### Records for the task
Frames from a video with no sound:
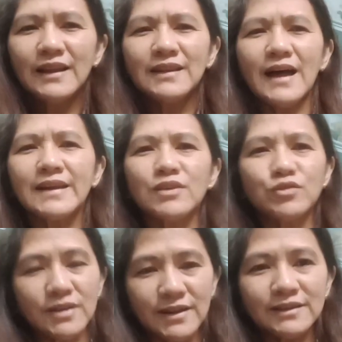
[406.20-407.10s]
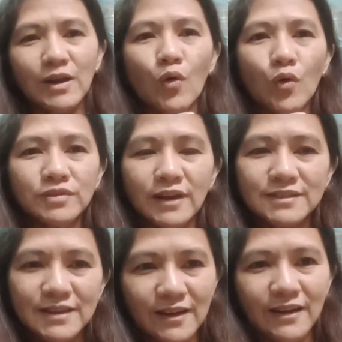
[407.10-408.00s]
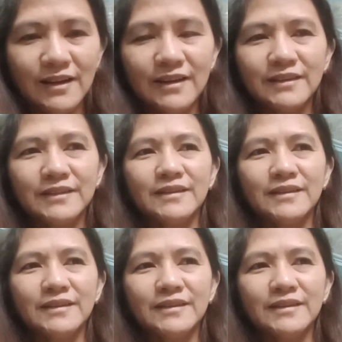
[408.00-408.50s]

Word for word: lagi ko na lang nakokontak sila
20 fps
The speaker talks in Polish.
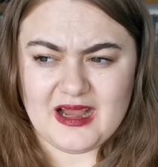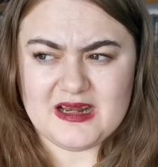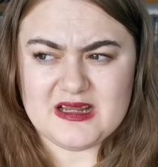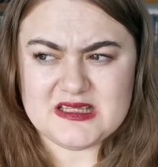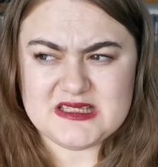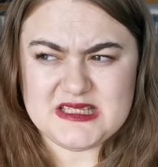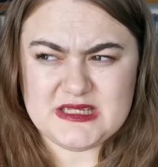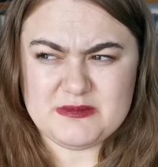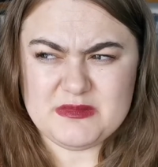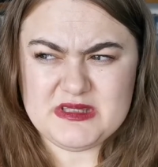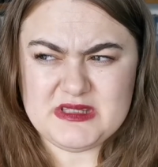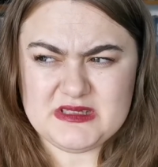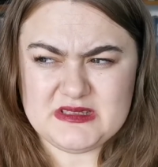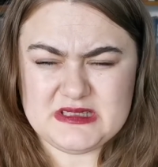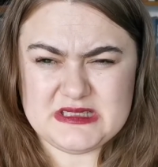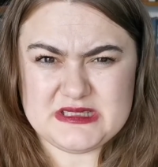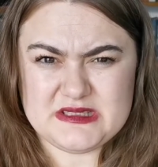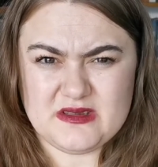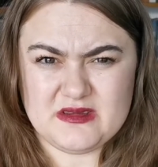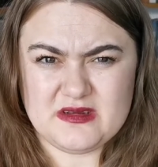ale same te
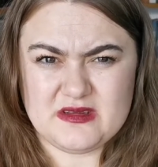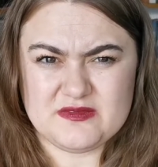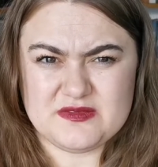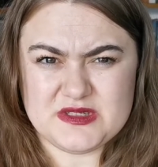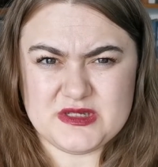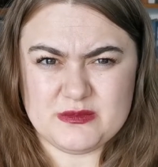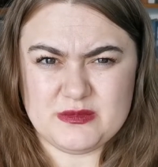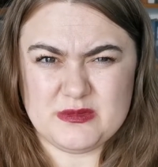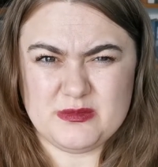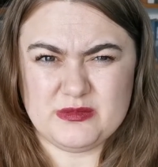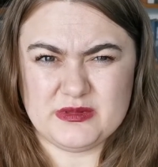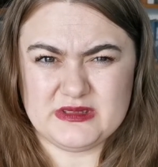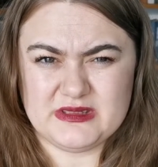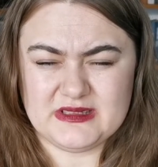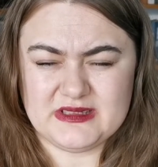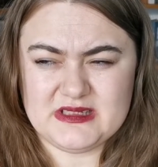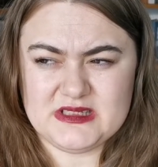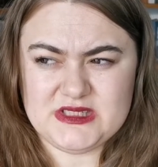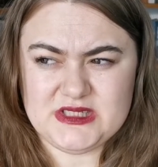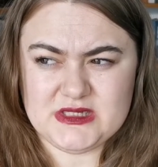historie w sobie były
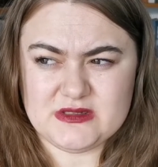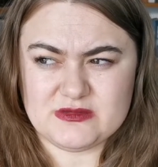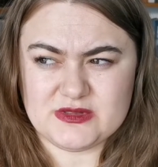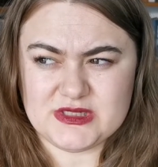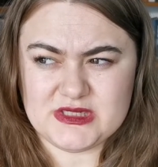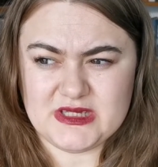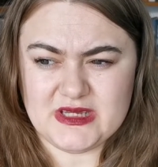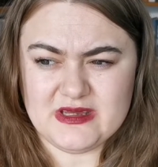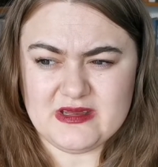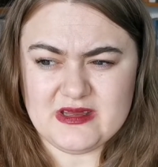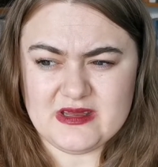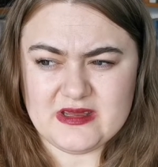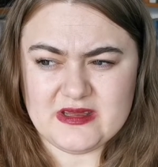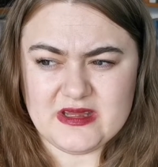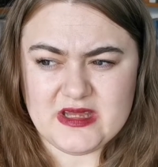takie ciężkie,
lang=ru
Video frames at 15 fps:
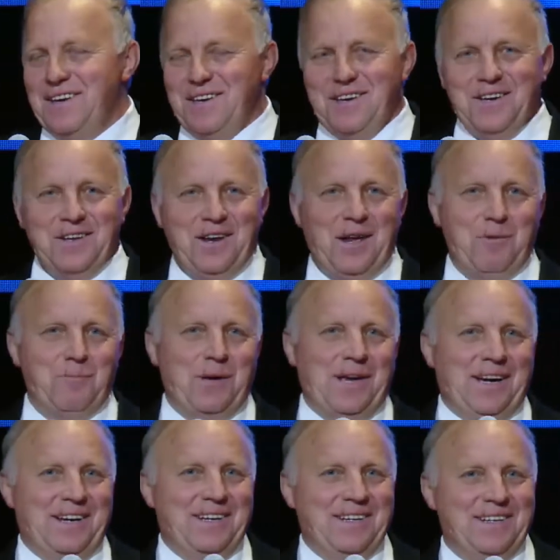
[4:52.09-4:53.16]

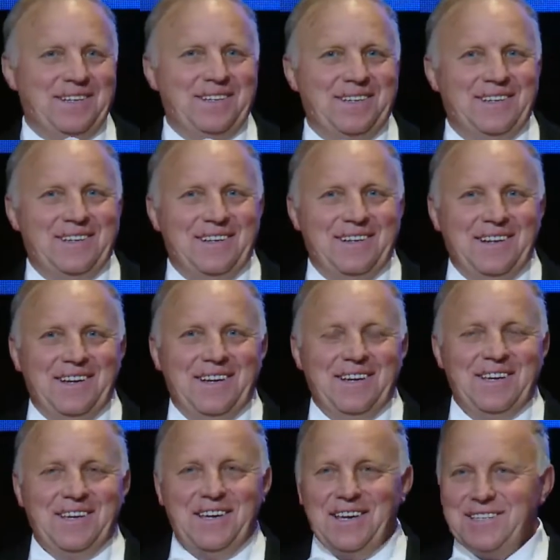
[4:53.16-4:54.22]
Иеремия,
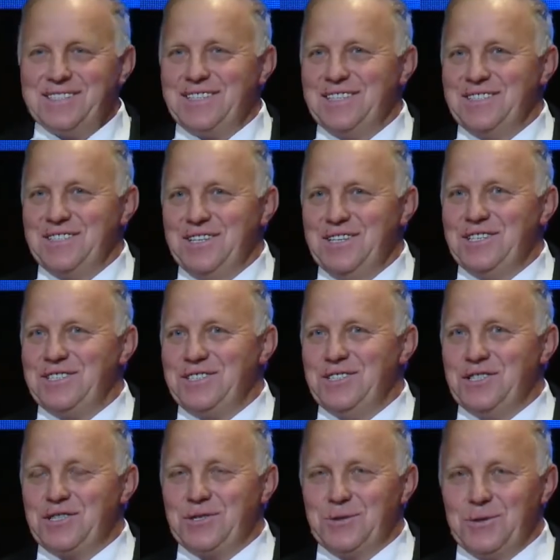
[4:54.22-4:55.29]
если ты из
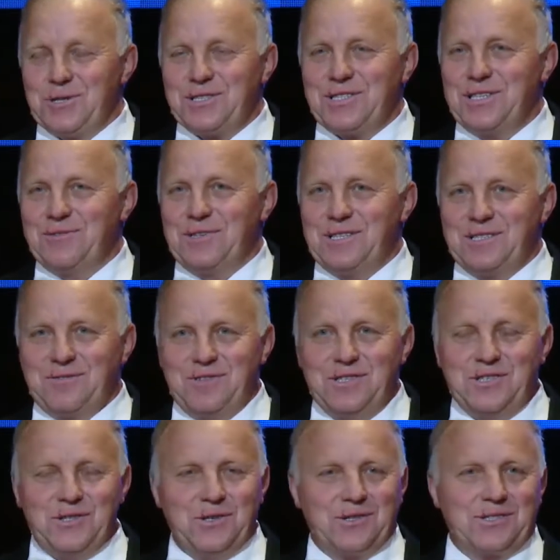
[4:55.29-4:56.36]
ничтожного
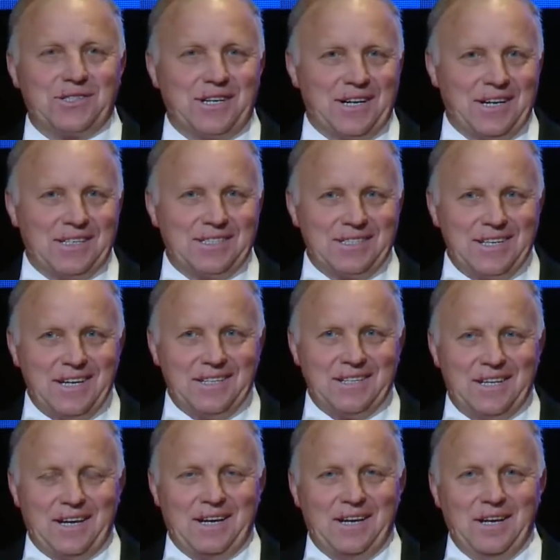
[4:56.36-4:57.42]
извлечешь
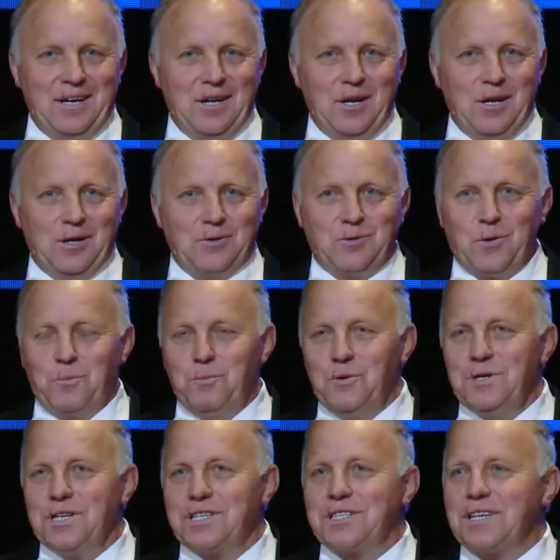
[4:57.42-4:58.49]
драгоценное, то
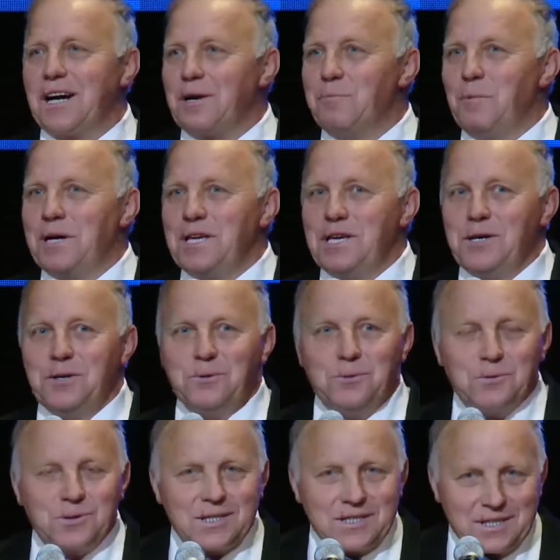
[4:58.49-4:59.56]
будешь, как мои
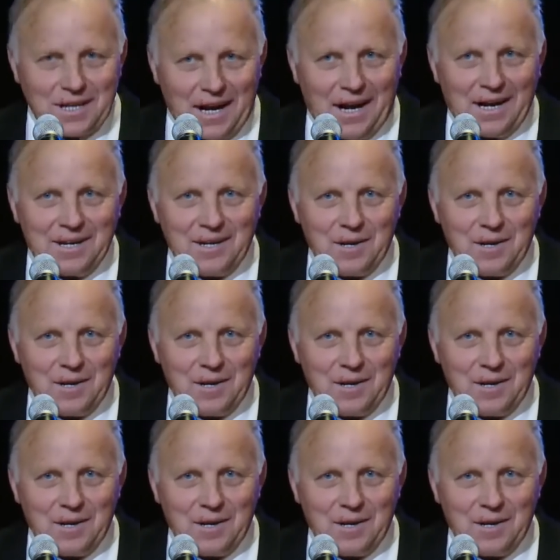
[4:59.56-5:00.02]
уста.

### Exercise brief
Repeat the listing in full and exactly. Leave any pictures out.

### Exercise solution
Frames from a video with no sound:
[406.20-407.10s]
[407.10-408.00s]
[408.00-408.50s]

Word for word: lagi ko na lang nakokontak sila
20 fps
The speaker talks in Polish.
ale same te
historie w sobie były
takie ciężkie,
lang=ru
Video frames at 15 fps:
[4:52.09-4:53.16]

[4:53.16-4:54.22]
Иеремия,
[4:54.22-4:55.29]
если ты из
[4:55.29-4:56.36]
ничтожного
[4:56.36-4:57.42]
извлечешь
[4:57.42-4:58.49]
драгоценное, то
[4:58.49-4:59.56]
будешь, как мои
[4:59.56-5:00.02]
уста.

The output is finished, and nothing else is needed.